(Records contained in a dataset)
=== Begin Enclosure ===
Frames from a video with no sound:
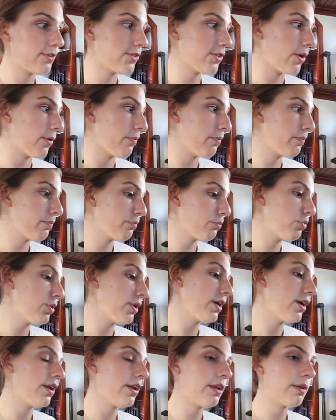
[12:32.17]
So
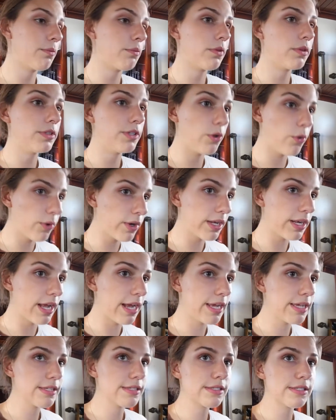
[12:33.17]
pretty good,
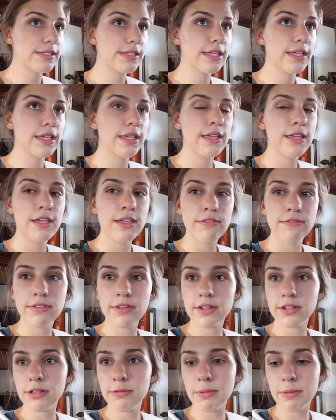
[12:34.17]
organized,
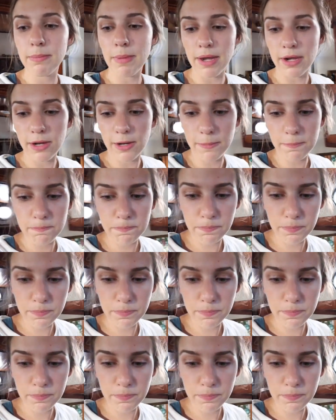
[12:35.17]
feeling a little bit better.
=== End Enclosure ===
__WORK ORDER__. Return the entries exactly as given. Do not include pictures.

__RESULT__.
Frames from a video with no sound:
[12:32.17]
So
[12:33.17]
pretty good,
[12:34.17]
organized,
[12:35.17]
feeling a little bit better.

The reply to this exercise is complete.